Membrane localization of hMCT8 demonstrated by confocal microscopy in Mct8KO mice injected with AAV9-ShMCT8 IV and ICV (for dose, see legend to Fig. 3). Representative images showing immunopositive signal for hMCT8 (in red) and nuclei stained with DAPI (in blue) in the choroid plexus (A, B), cerebral cortex (C, D) and CA1 region of the hippocampus (E, F) of Mct8KO mice injected with AAV9-ShMCT8 IV (A, C, E) or ICV (B, D, F). hMCT8 was neatly localized at the apical membrane of the choroid plexus of IV-injected mice (A). A similar localization was observed in only few cells of ICV injected animals (B). hMCT8 was localized in the membranes (see white arrows) of cortical and hippocampal neurons of animals injected either IV or ICV (C–F). However, a greater amount of hMCT8 was present in the cytoplasm of animals injected ICV. (A, B) Scale bar = 20 μm; (C–F) scale bar = 10 μm. Color images available online at www.liebertpub.com/thy

FIG. 5.

Effect of AAV9-ShMCT8 on triiodothyronine (T3) content and induction of Hairless (Hr) expression in the cerebrum of mice injected with the virus IV, ICV, and combined IV + ICV. (A) Cerebrum T3 content. (B) Hr gene expression. Relative to Mct8KO mice injected with EV, a significant increase in brain T3 content (A) and Hr gene expression (B) was observed only in mice injected with the virus IV. Middle and high doses of AAV9-ShMCT8 injected IV were 2 × 10¹¹ and 4 × 10¹¹ vp/mouse, respectively.

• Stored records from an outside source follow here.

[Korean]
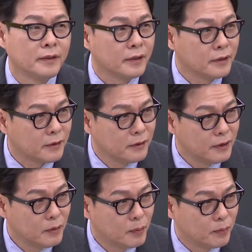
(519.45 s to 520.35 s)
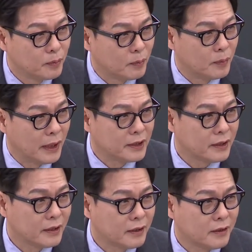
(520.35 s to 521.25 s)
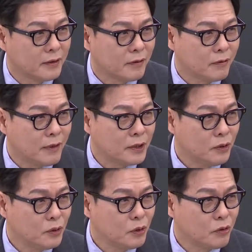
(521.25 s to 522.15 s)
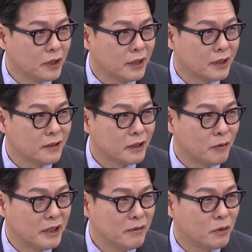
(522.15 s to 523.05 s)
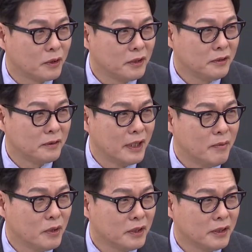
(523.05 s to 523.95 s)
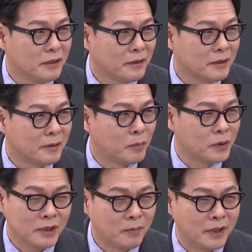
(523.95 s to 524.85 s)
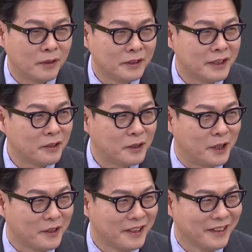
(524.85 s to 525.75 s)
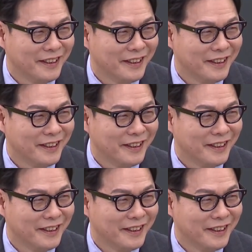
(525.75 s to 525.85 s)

근데 뭐 아직 확정적으로 얘기는 안 하더라고요. 왜냐하면 거기는 4명이 복잡해요. 의사결정이.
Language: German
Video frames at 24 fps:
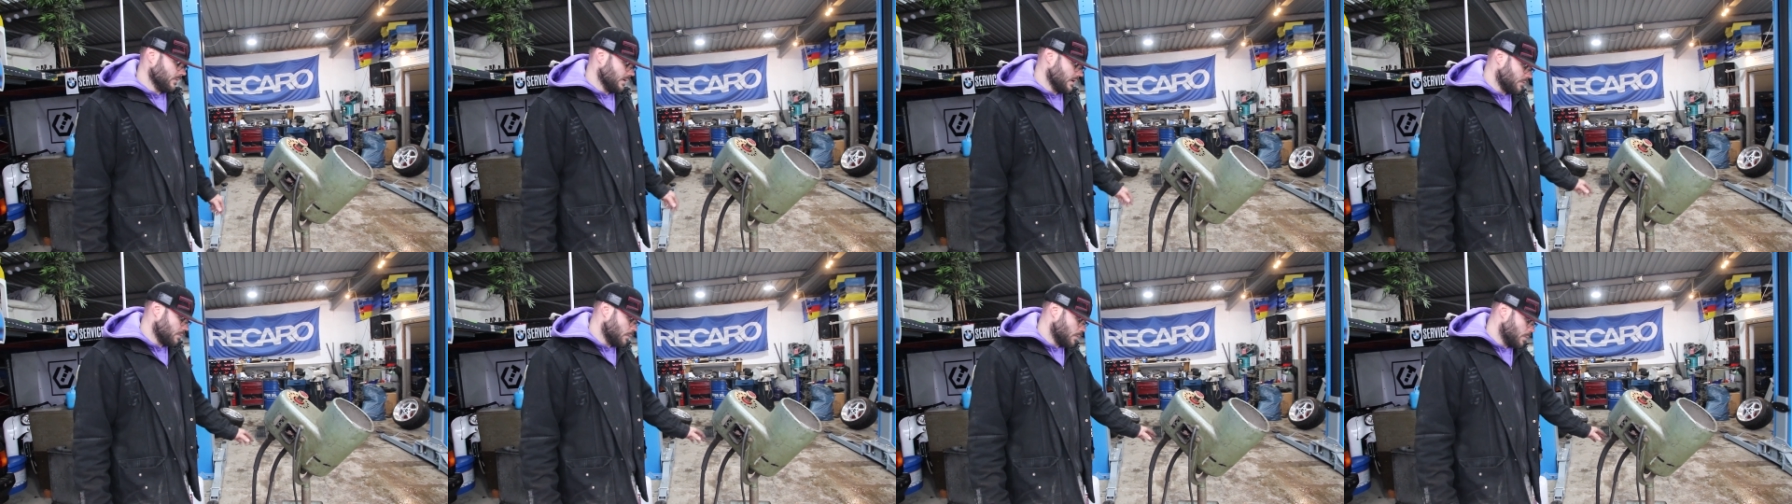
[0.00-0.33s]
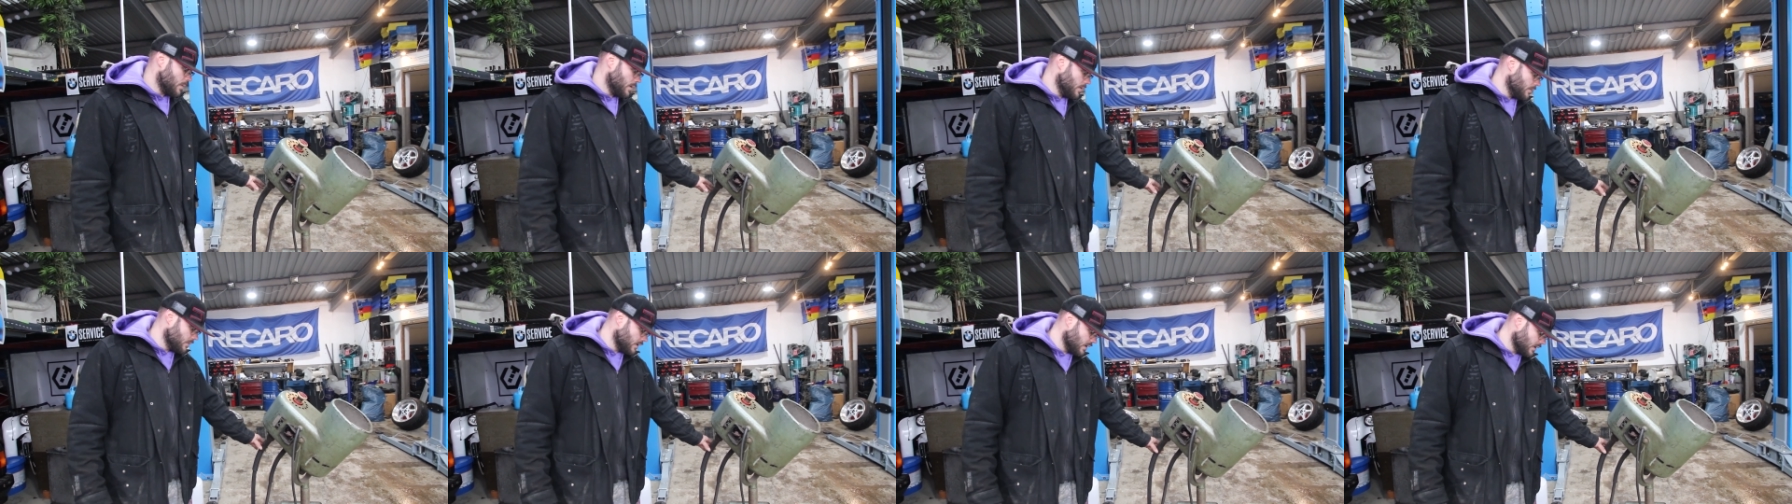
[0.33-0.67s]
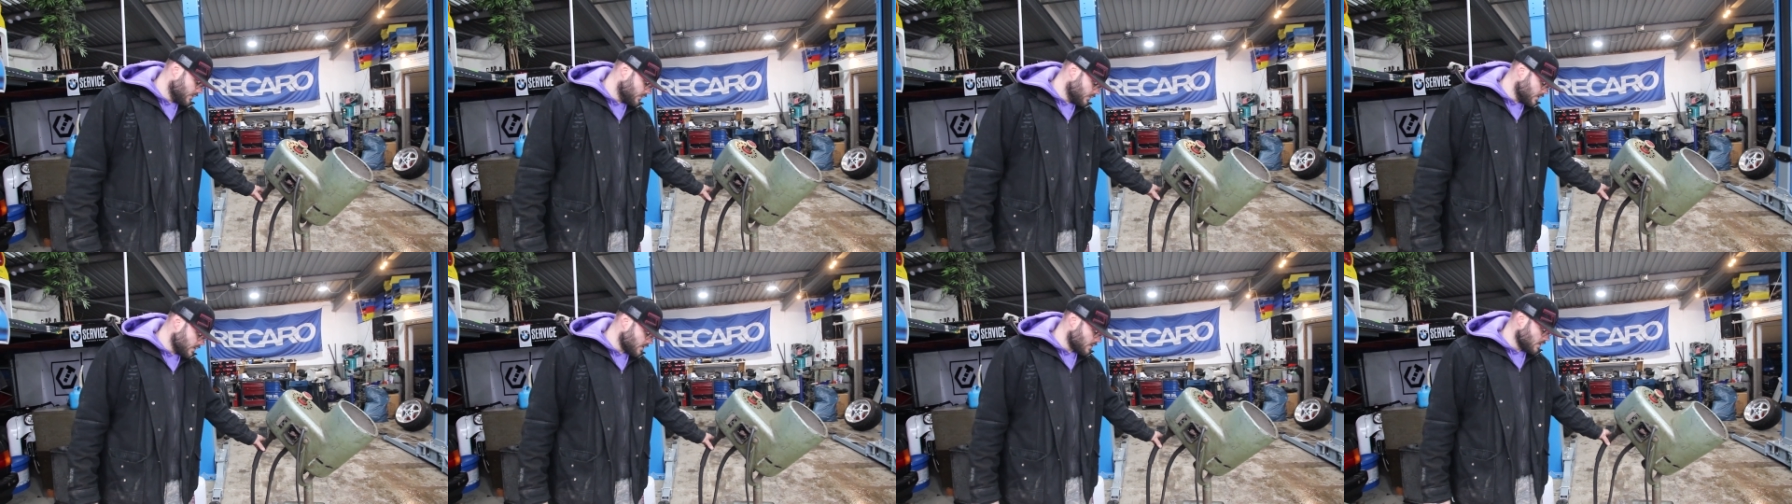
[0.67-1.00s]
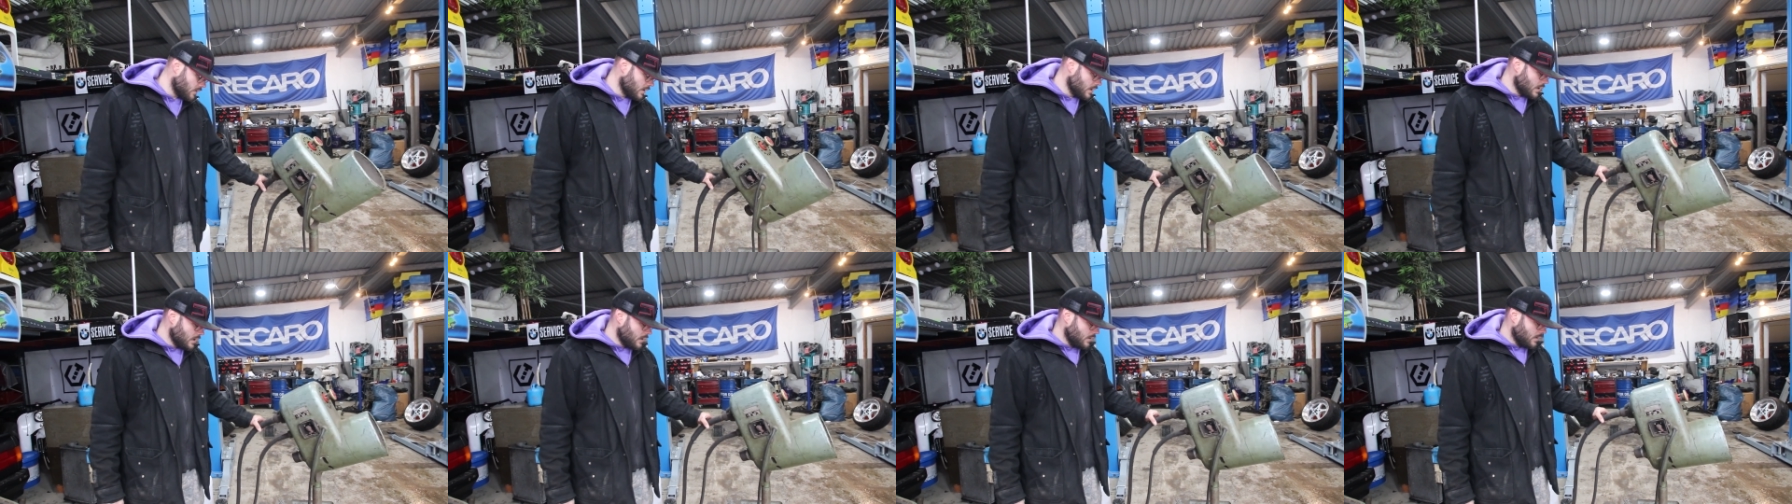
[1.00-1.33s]
weil das Problem war
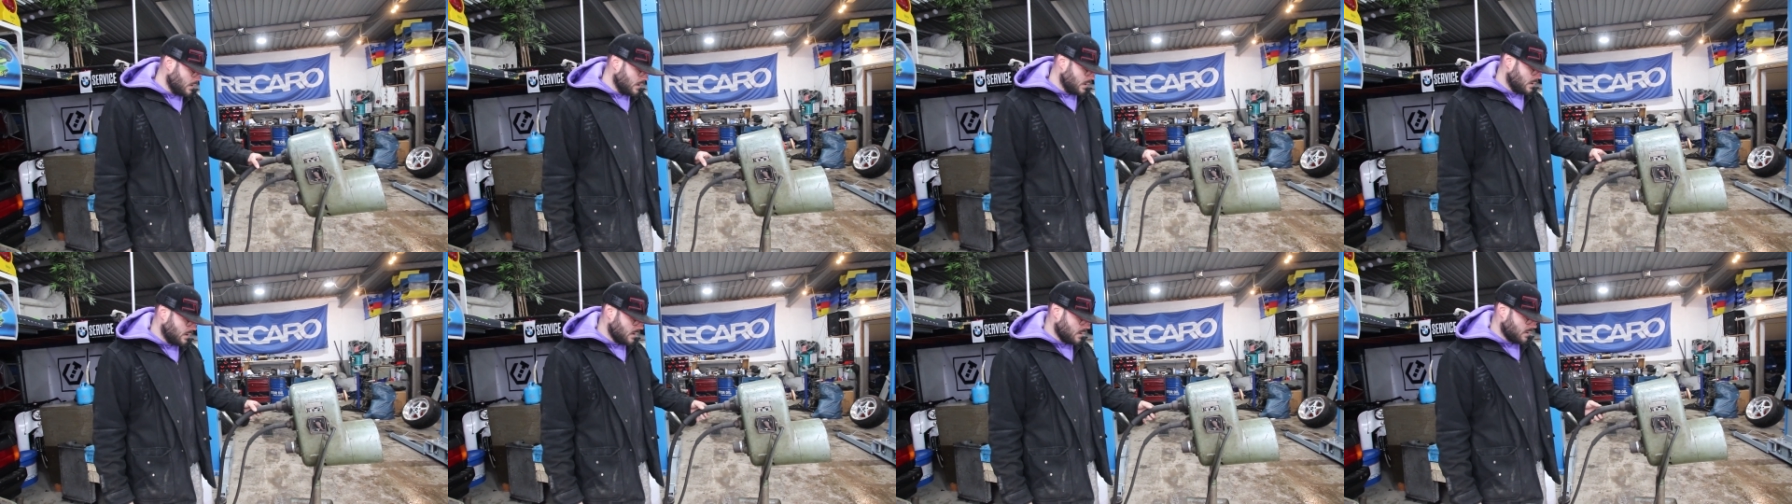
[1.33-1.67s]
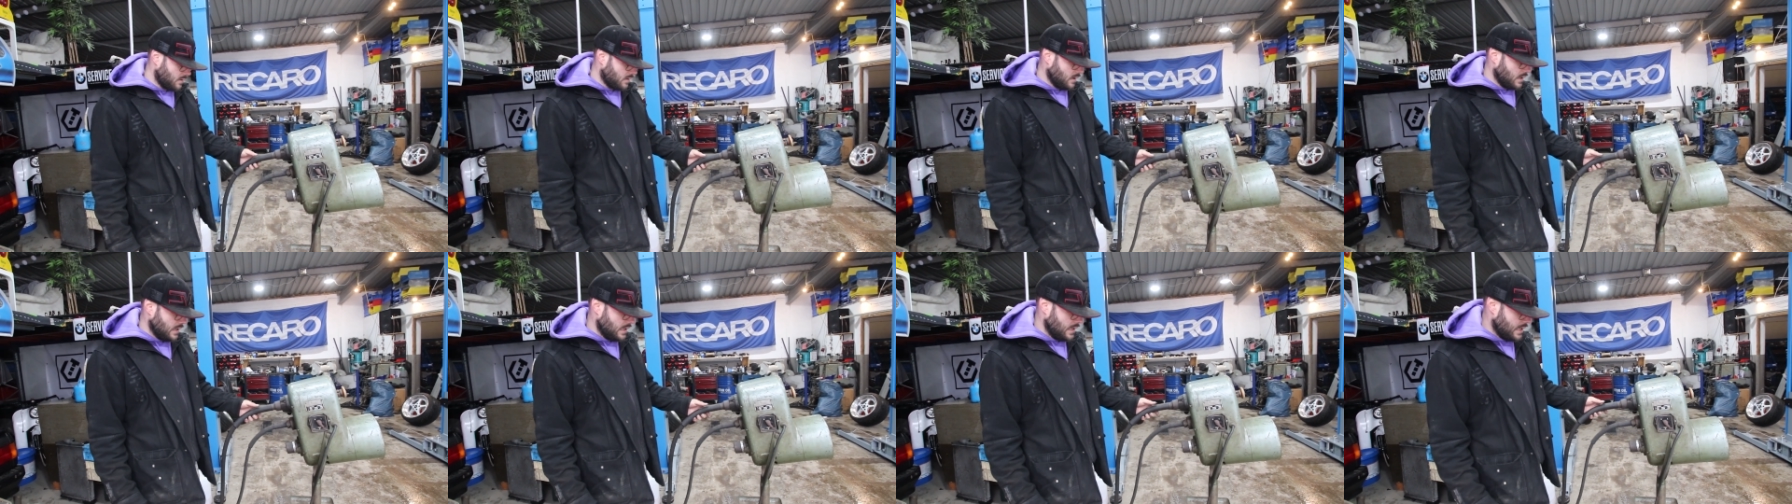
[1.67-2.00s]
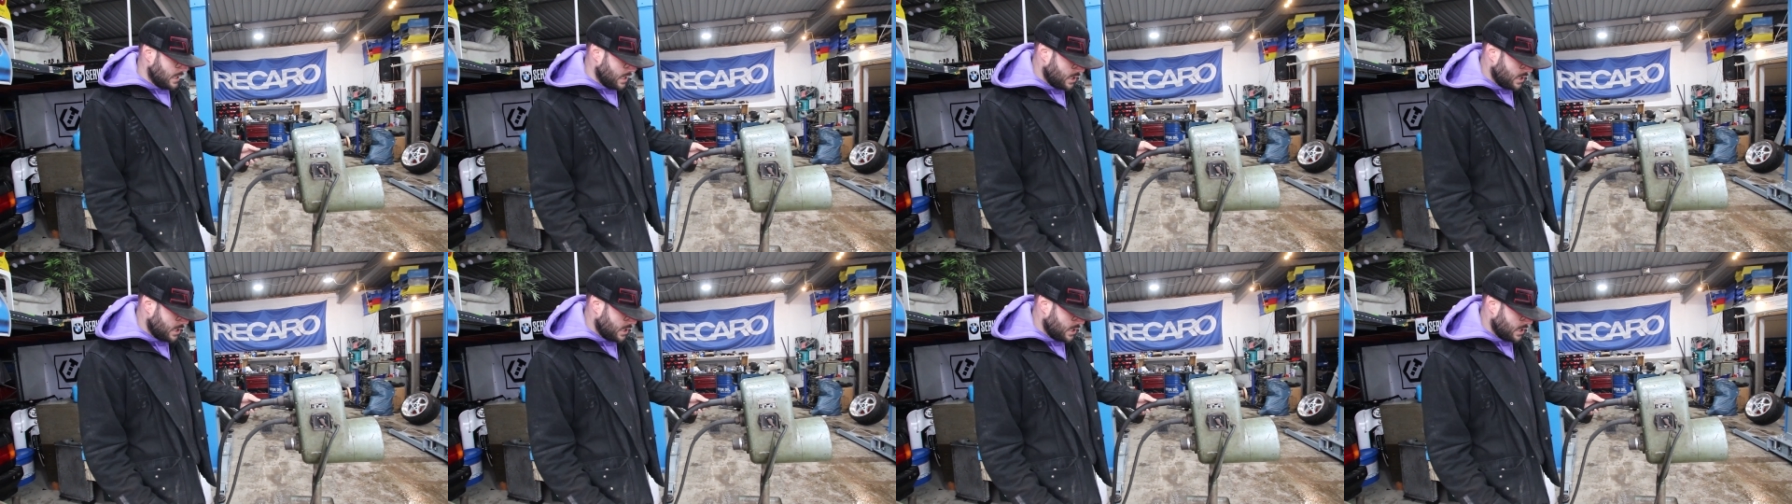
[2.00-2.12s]
gewesen, wenn ich das Teil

For ICV injections, low and high dose were 5 × 10⁹ and 3 × 10¹⁰ vp/mouse, respectively. The combined IV + ICV injections contained the high doses of virus. Data from EV given IV and ICV were combined in the Wt and Mct8KO mice, as the EV did not produce any effect compared with non-injected animals of both genotypes. Data are presented as mean ± SEM with the number (#) of animals per group as indicated. Results from Wt animals given EV are adjusted to 100% in Hr expression. Statistical differences for Mct8KO animals given ShMCT8 and compared to the same genotype given EV are indicated above the bars. *p < 0.05; **p < 0.01; ***p < 0.001.